(Material to process)
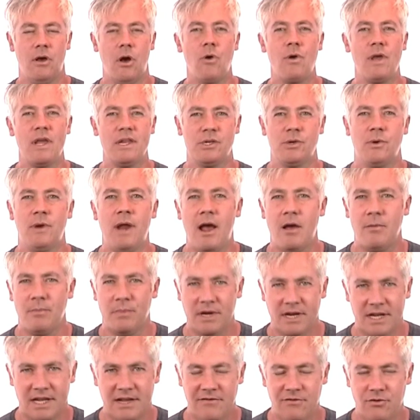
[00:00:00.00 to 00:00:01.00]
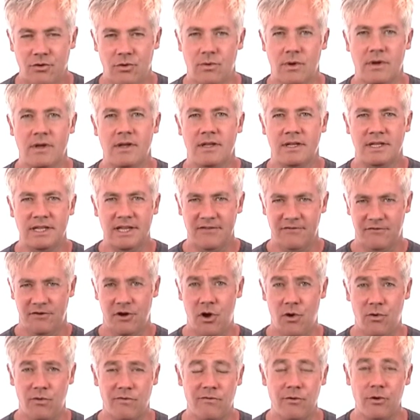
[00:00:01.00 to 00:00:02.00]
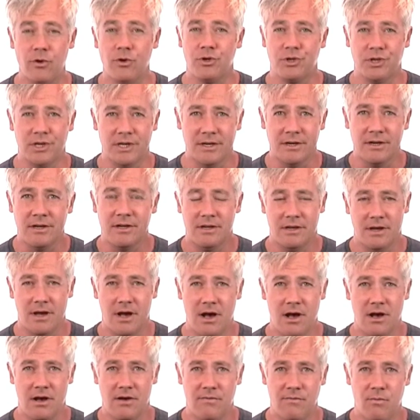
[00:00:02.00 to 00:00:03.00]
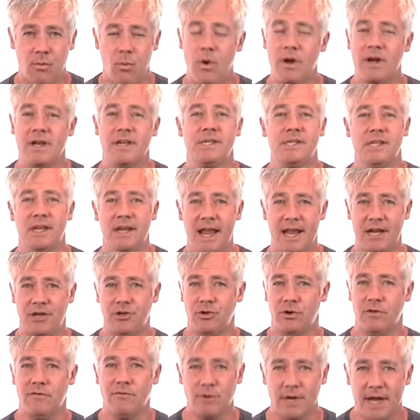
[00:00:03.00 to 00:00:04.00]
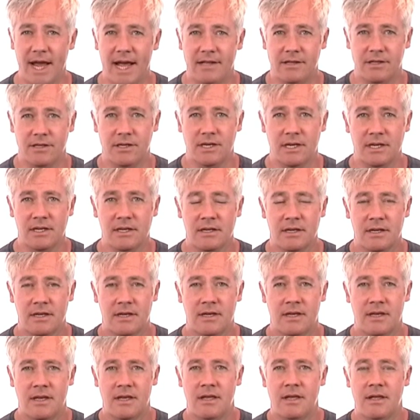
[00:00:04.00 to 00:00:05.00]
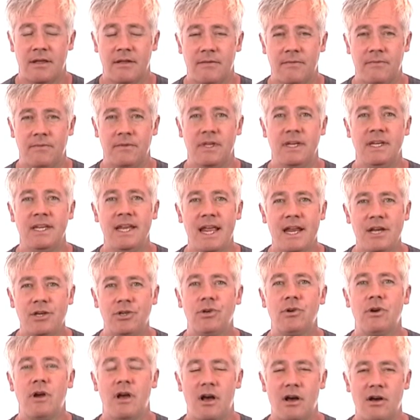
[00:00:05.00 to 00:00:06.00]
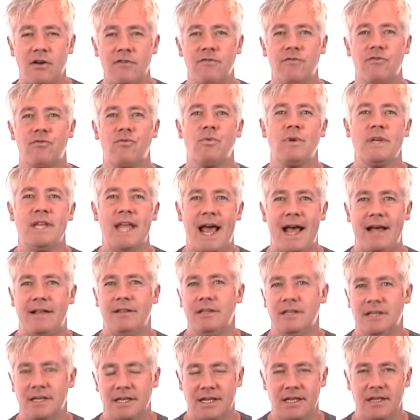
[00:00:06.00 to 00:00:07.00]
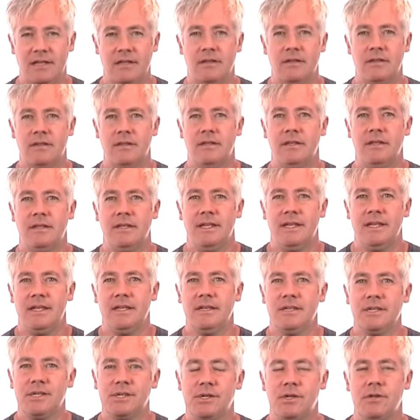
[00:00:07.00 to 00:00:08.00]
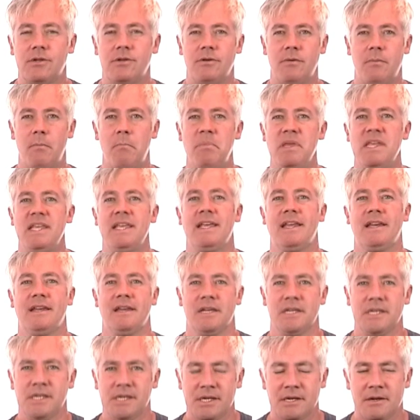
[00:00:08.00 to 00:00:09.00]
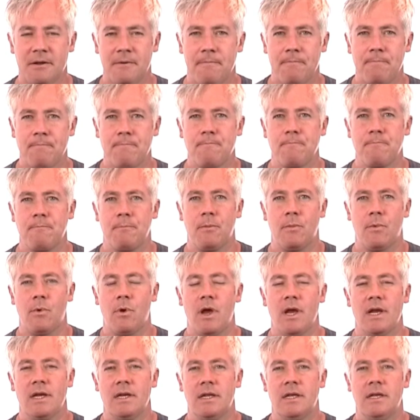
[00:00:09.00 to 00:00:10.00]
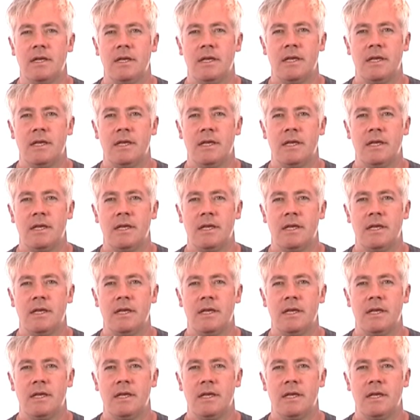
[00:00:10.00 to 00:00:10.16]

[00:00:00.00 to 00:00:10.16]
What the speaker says: Okay, so now I'm going to give you a Cliff Note version of what is the nature of reality. The nature of reality is beingness, right?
(End Material to process)
| The problem |
Pictures aside, repeat every line of the data above exactly.

| Answer space |
[00:00:00.00 to 00:00:01.00]
[00:00:01.00 to 00:00:02.00]
[00:00:02.00 to 00:00:03.00]
[00:00:03.00 to 00:00:04.00]
[00:00:04.00 to 00:00:05.00]
[00:00:05.00 to 00:00:06.00]
[00:00:06.00 to 00:00:07.00]
[00:00:07.00 to 00:00:08.00]
[00:00:08.00 to 00:00:09.00]
[00:00:09.00 to 00:00:10.00]
[00:00:10.00 to 00:00:10.16]

[00:00:00.00 to 00:00:10.16]
What the speaker says: Okay, so now I'm going to give you a Cliff Note version of what is the nature of reality. The nature of reality is beingness, right?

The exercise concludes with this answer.